For 10 years, Jim Brozek strapped his camera to his side while he worked as a laborer on Jones Island. In between cleaning and painting steel ore boats, Brozek would snap numerous photographs capturing the haunting yet peaceful atmosphere when working during winter layups. The images were taken from 1979 to 1985 and are now currently displayed at a storefront immediately west of Mo’s Irish Pub in downtown Milwaukee.
The mesmerizing images, accompanied by sounds that were taken from the interior of the boat are projected on the storefront to celebrate the first anniversary of the 730 Projection project.
“To be out there in the middle of winter painting ore boats while you’re freezing,” said Brozek. “And all this from a frozen river, it was kind of a winter wonderland outside.”
The 730 Projection project was created by Dick Blau. Bau photographed his neighborhood from his home at 730 Plankinton Ave., over a nine-year period.
“I had a balcony that overlooked this wonderful corner with two bus stops, a bar and a constant human flow,” said Blau.
The project started when he first taped two large photographs in the lobby of his building. Once that caught on, he created a film of roughly three hundred images and decided to display the film on the monitors at Mo’s steakhouse. That decision led to an interesting idea.
“I realized that Mo’s owned a storefront just West on Wisconsin Ave, that hadn’t been rented,” said Blau. “I talked to them on setting a rear projection on one of the windows of the storefront.”
Currently, the 730 Projection is exhibiting “Winter Layup,” a film of photographs taken from Brozek when he was a laborer.
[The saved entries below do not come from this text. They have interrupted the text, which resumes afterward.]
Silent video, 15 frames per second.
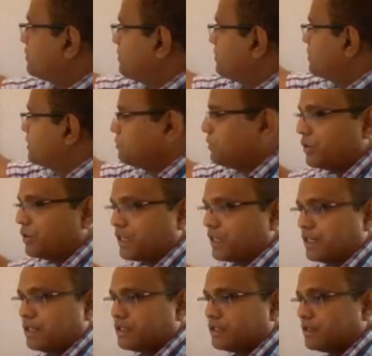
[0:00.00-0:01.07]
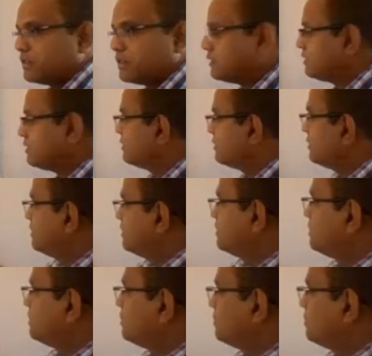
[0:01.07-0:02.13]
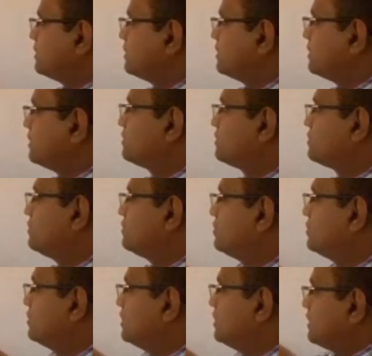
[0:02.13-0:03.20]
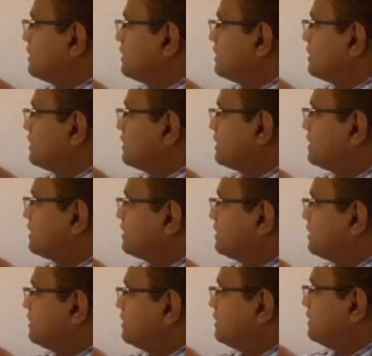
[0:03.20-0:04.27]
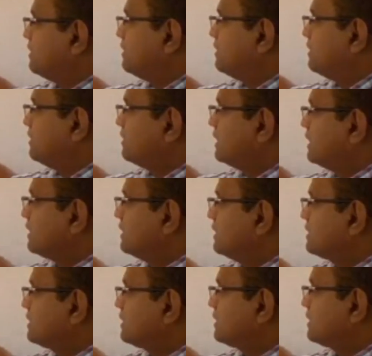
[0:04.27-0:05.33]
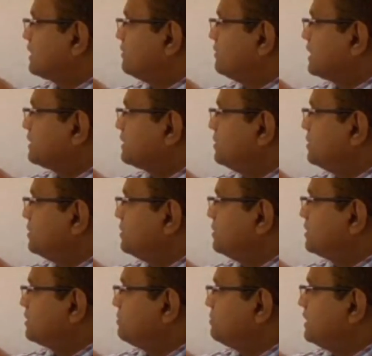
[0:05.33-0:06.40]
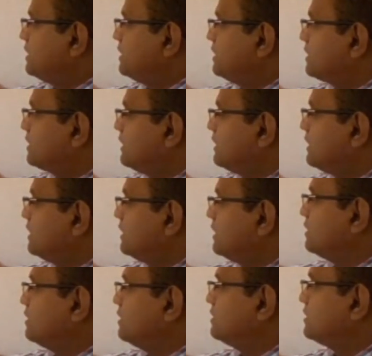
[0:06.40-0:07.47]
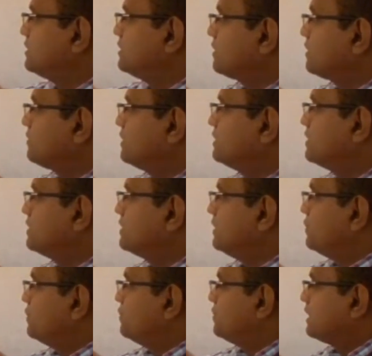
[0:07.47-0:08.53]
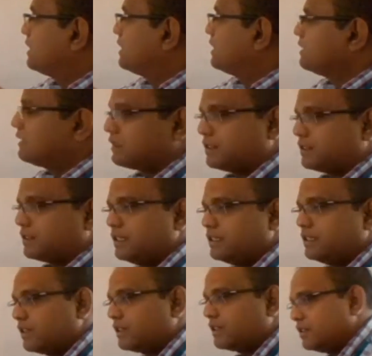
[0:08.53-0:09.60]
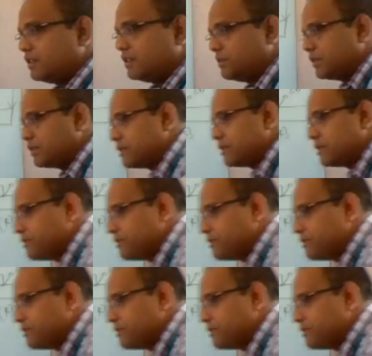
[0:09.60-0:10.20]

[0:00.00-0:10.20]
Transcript: from this boundary condition to this one. So that that relation we can establish by tying this interface with either Cs or Cs.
The film will run from dusk till dawn until Sept. 2.
Beyond just photographing the essence of the ore boat and the workers, Brozek says he photographed to capture his own physical experience.
“I was photographing from the point of view of how maybe my body felt,” said Brozek. “Maybe my back hurt, maybe looking at the back of a worker and seeing him hunched over or something, that made me want to take some pictures of it.”
A way to enjoy the unique display of public art, Blau installed a two-seated bench for pedestrians to sit, relax and take in the images. Blau said he recalls a moment that put everything in perspective as of why he displays his work for free.
“Somebody a few months ago talked to me as I was walking by and said, ‘Did you do that?’ and I said yeah,” said Blau. “He said, ‘I was coming from my office and I had the weight of the world on my shoulders, and all of a sudden I saw your window and I just sat down on the bench and watched the whole thing. When I got up I felt lighter than air,’ but that’s the sort of thing I want to happen.”
Winter layup will be shown through Sept., 2 from dusk until dawn on a storefront immediately west of Mo’s Irish Pub, 42 W. Wisconsin Ave.